Every minute counts. Patients who receive treatment in the “golden hour,” the first hour after injury, have a higher chance of survival. “The quicker we can treat trauma patients, the less likely it is that they’ll suffer permanent disability,” explains Sanford Vieder, D.O., emergency medicine specialist and chairman of the Emergency Medical Department at Botsford.
Trauma cases often involve life- threatening injuries that need care beyond what a typical ER can offer. A broken leg or bad stomach virus are common reasons for coming to the ER. A trauma center is equipped to treat the most serious injuries, like falls, motor vehicle accidents, gunshot or knife wounds, and burns. With each situation, the trauma team is ready 24/7. Care at a trauma center goes beyond what an ER can do, says Dr. Vieder.
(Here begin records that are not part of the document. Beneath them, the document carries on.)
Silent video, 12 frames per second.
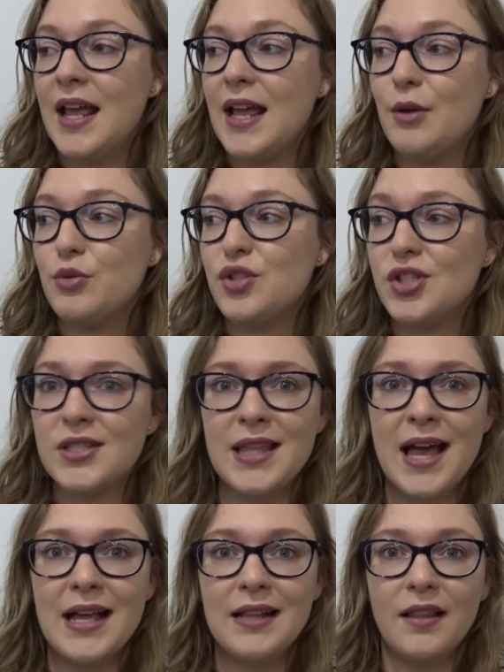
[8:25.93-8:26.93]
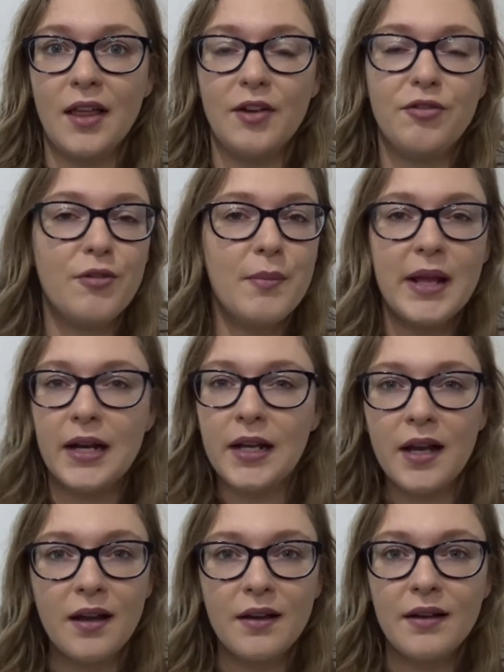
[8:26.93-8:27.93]
it was just that like
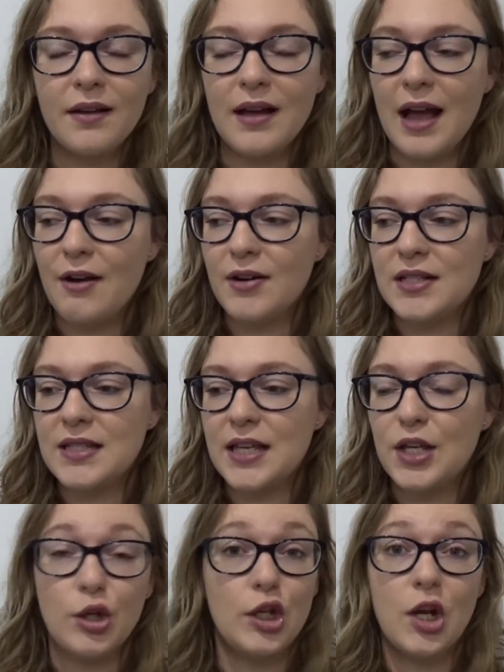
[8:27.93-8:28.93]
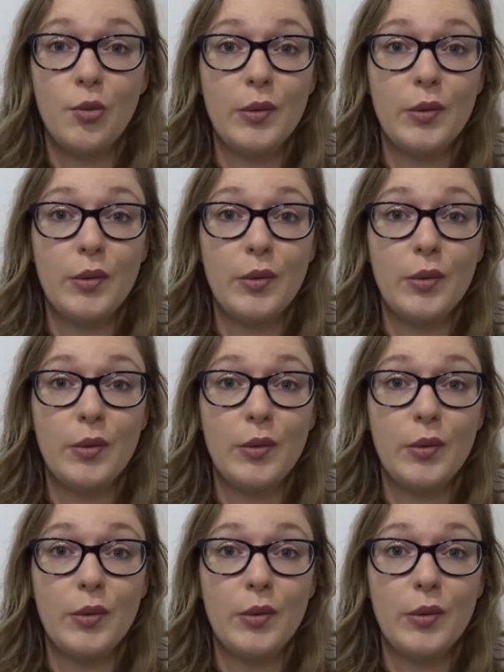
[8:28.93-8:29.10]
familiarity, you know,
“A trauma team can mean the difference between life and death for many patients,” adds Michael Rebock, D.O., general surgeon and medical director of Botsford’s Trauma Services. “We have top-notch staff, advanced technology and equipment. Patients in need of immediate care don’t have to wait to get the treatment they desperately need. Our team is committed to improving these patients’ chance of survival by jumping into action the instant they arrive.”
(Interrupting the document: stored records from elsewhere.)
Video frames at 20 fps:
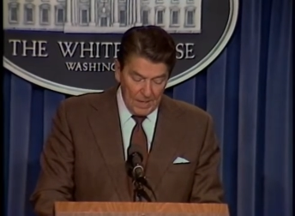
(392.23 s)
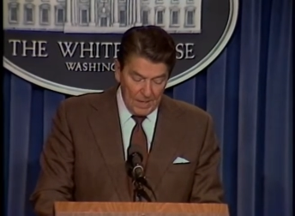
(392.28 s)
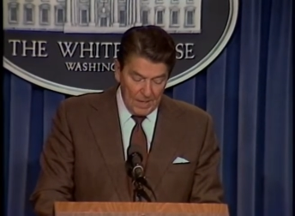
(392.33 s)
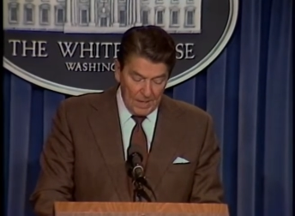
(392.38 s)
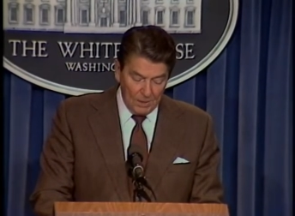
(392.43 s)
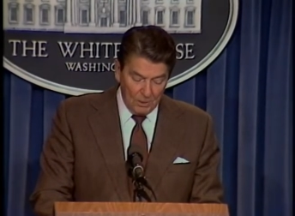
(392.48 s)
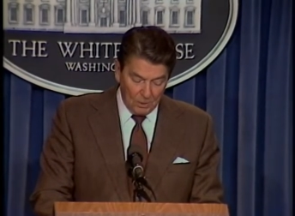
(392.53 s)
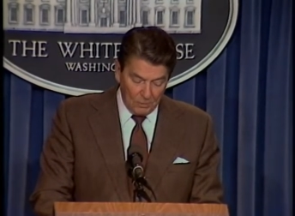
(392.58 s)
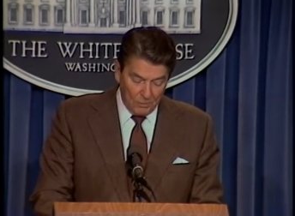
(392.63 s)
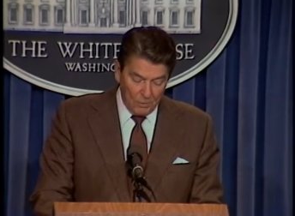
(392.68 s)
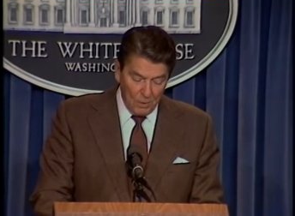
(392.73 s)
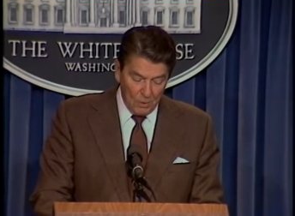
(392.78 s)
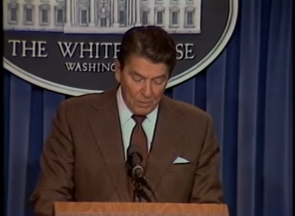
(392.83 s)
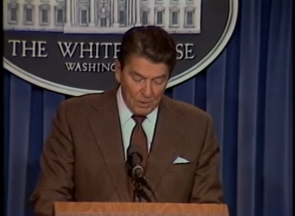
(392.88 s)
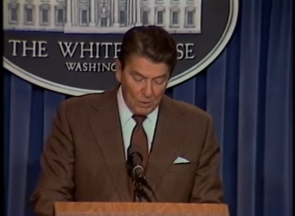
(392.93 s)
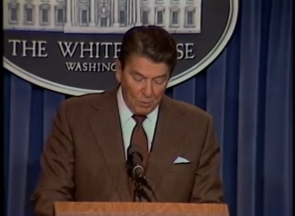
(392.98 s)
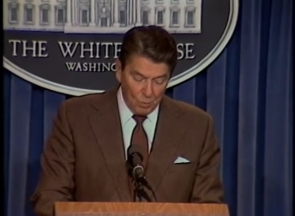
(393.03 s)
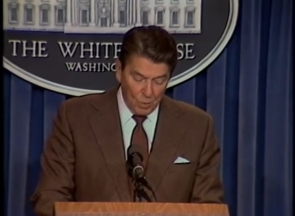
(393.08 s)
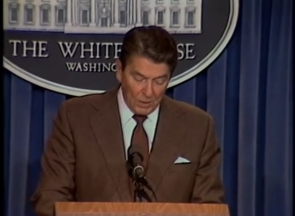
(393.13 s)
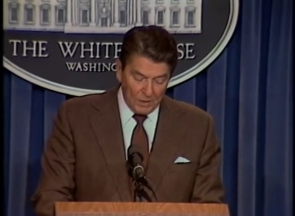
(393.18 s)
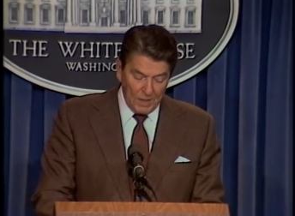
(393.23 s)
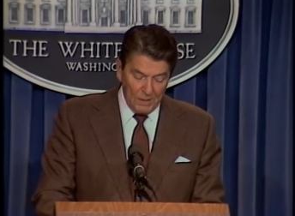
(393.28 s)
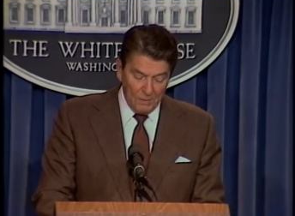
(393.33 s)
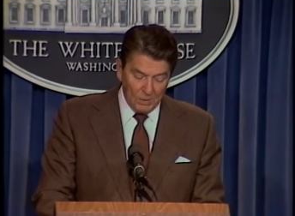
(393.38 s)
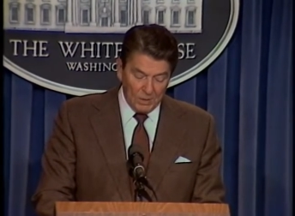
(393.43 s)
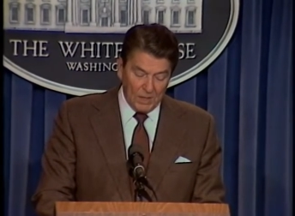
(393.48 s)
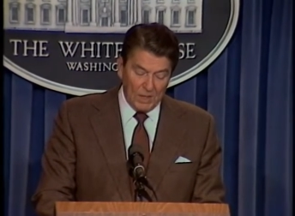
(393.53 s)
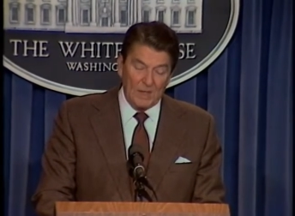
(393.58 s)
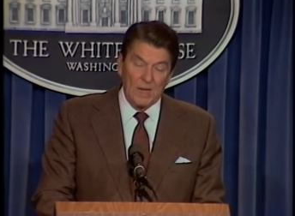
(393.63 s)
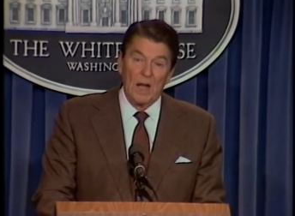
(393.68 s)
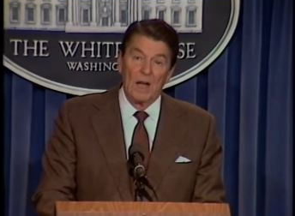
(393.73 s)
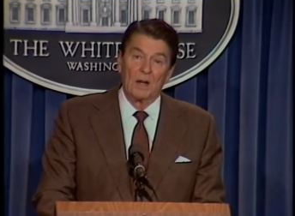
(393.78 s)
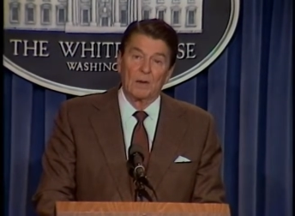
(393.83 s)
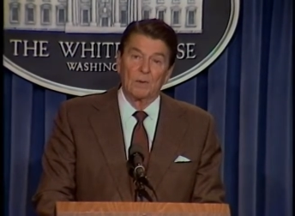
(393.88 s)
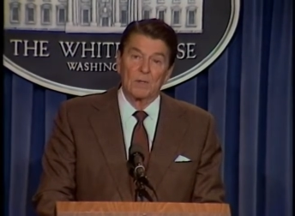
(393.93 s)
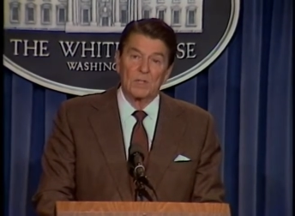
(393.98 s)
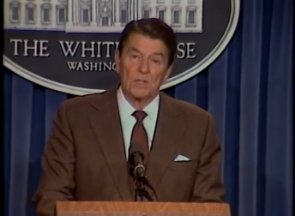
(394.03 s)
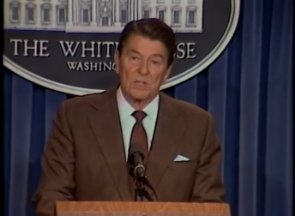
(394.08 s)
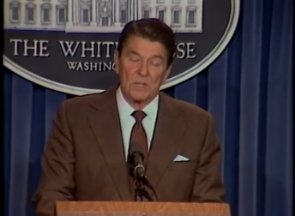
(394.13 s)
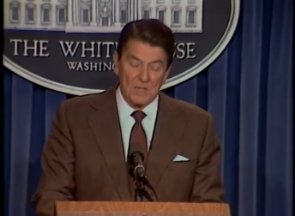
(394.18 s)
I look forward to working with the
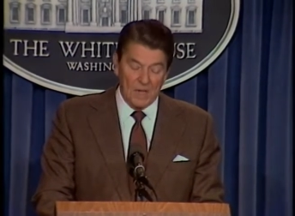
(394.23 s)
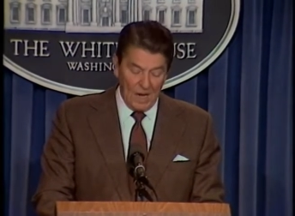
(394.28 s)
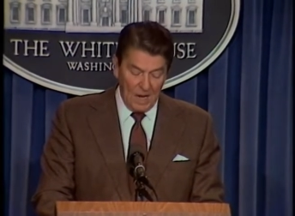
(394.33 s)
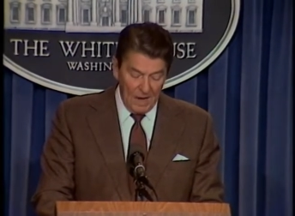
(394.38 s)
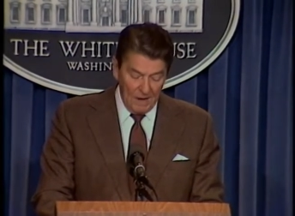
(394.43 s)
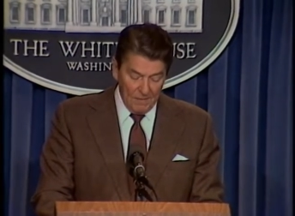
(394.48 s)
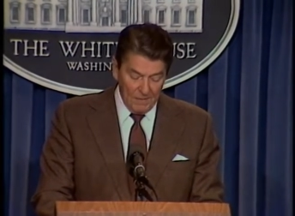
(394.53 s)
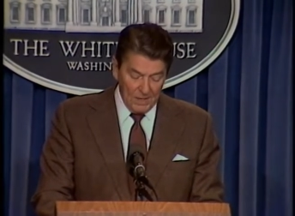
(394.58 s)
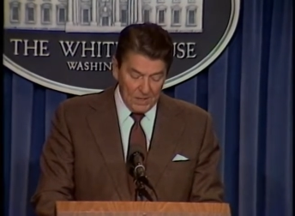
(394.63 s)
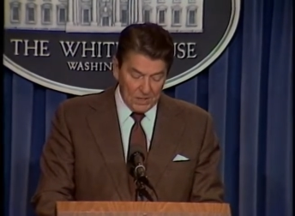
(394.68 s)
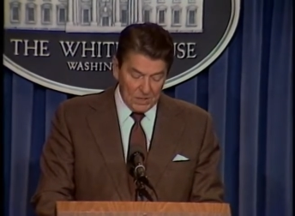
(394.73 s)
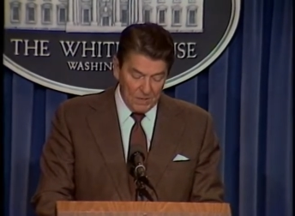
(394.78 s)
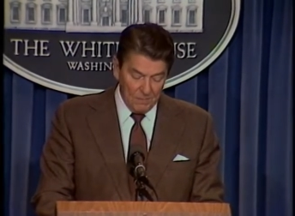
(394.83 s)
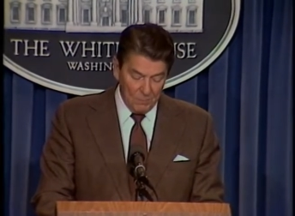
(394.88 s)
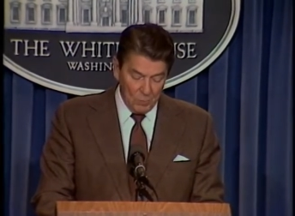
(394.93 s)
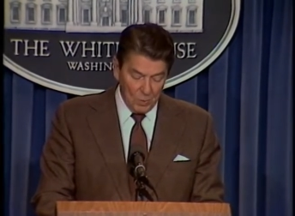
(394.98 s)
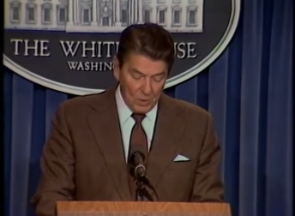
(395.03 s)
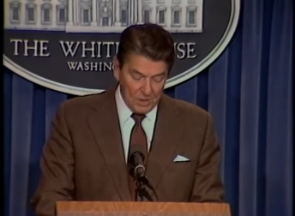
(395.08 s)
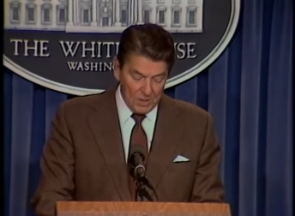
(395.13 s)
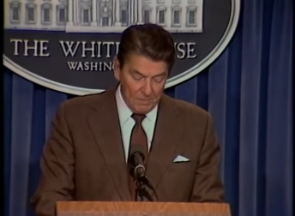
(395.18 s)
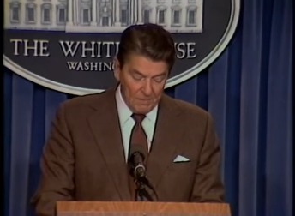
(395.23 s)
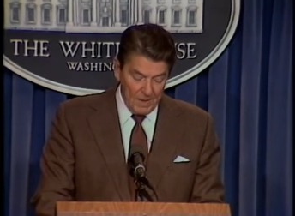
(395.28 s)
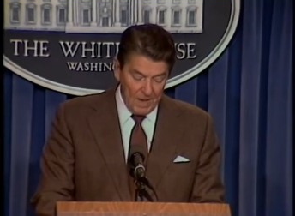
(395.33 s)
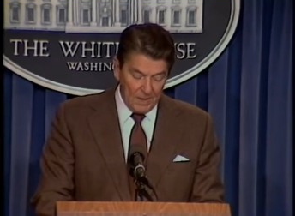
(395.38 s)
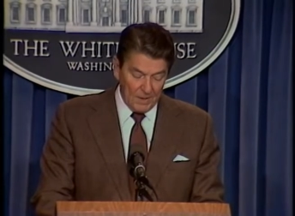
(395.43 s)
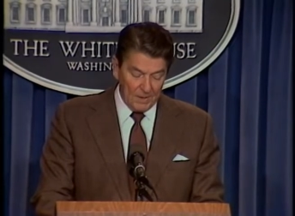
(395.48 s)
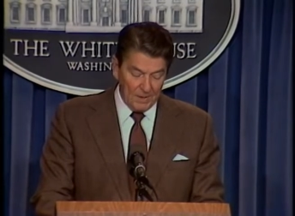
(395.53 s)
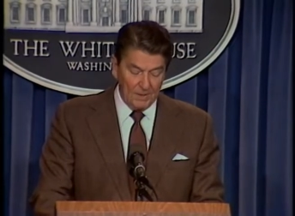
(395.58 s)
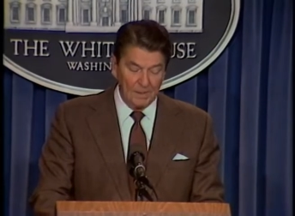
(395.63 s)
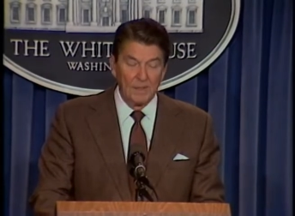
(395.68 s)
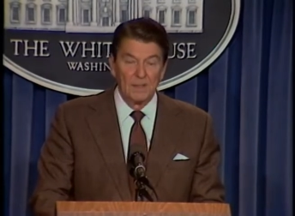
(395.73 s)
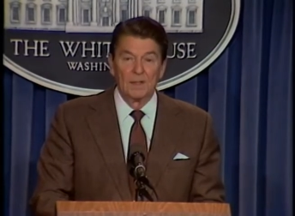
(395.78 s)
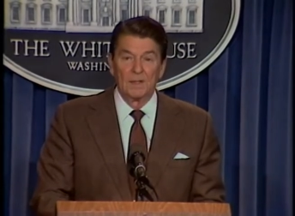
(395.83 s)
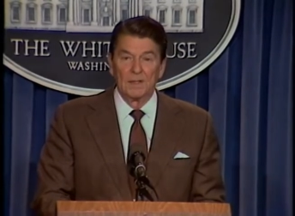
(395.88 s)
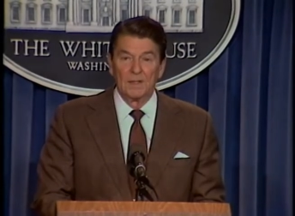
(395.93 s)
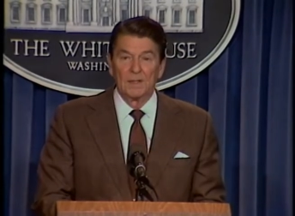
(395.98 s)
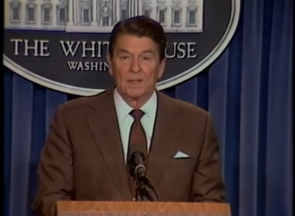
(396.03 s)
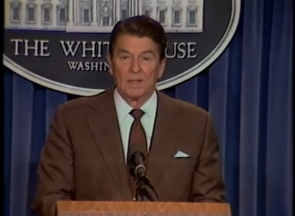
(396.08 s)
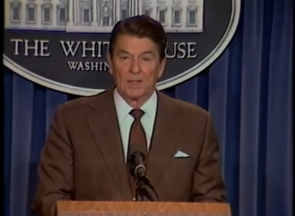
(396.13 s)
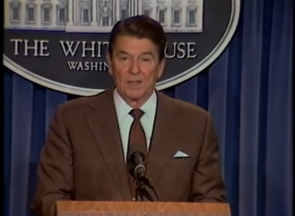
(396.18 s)
Congress on this important matter
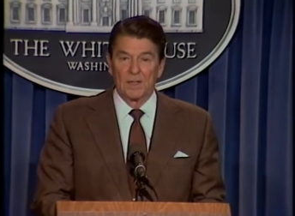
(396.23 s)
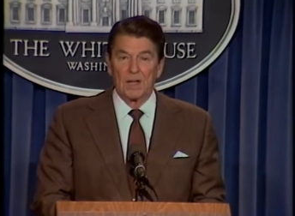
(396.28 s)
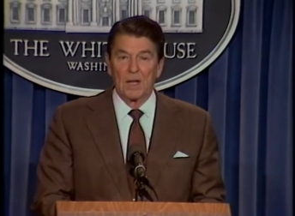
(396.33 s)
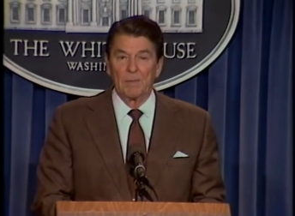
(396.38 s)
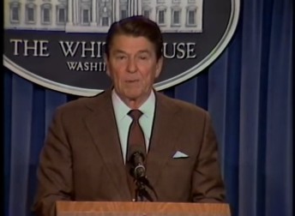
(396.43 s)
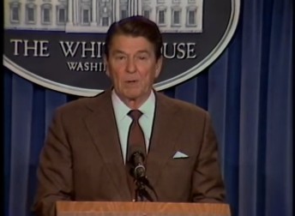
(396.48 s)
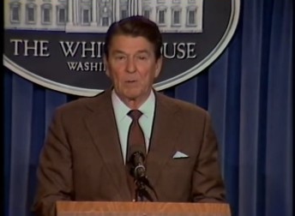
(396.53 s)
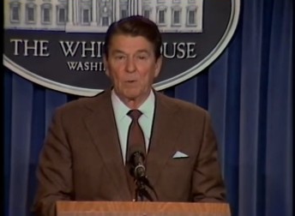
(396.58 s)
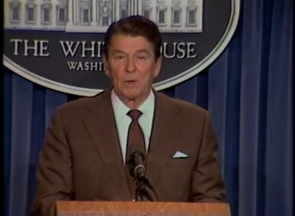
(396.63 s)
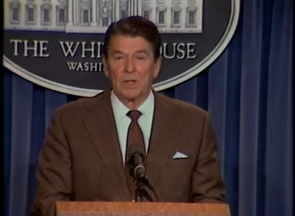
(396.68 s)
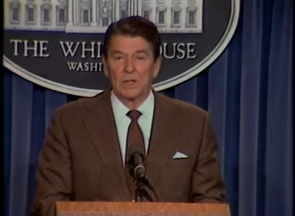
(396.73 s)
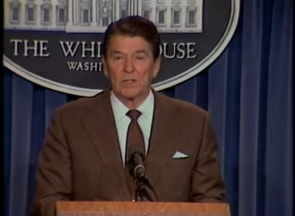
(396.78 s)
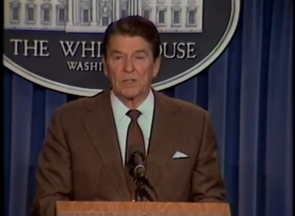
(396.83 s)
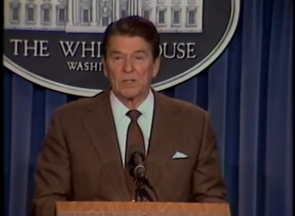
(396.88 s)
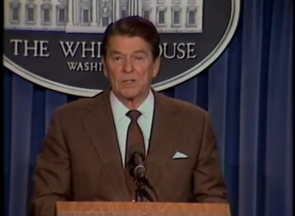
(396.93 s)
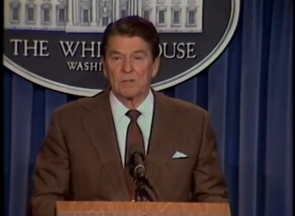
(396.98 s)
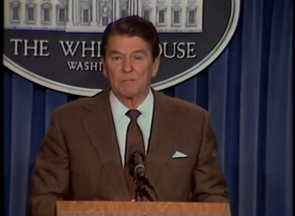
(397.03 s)
in the coming weeks.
Located within minutes of several major freeways, the Trauma Center serves anyone who lives, works or travels through western Oakland and Wayne Counties. In fact, Botsford is the only hospital in that area to be verified as a trauma center by the American College of Surgeons.
The Trauma Center is more than just the ER. Six operating rooms, a full laboratory, a 128-slice CT scan, an open-bore MRI and more are all available 24 hours a day.
Trauma care involves not only the ER staff, but collaboration with the intensive care, critical care and progressive care units as well, explains Dr. Rebock. Because trauma can encompass so many different types of injuries, an entire network of skilled specialists is on standby. Anesthesiologists, radiologists, pulmonologists and orthopedic, spine and vascular surgeons are all part of Botsford’s extensive trauma team. Trauma care goes beyond treating the initial injuries to include rehabilitation, too.
Botsford became a trauma center in 2010. The trauma team treats an average of two to three cases daily, Dr. Vieder says. Trauma Center specialists also educate the public about injury prevention.
Trauma staff members visit schools to talk to students about street safety and how to avoid accidents. They also visit senior centers to discuss how to make a home safe and prevent falls.
For 2011, the Emergency & Trauma Center reported 61,051 total visits.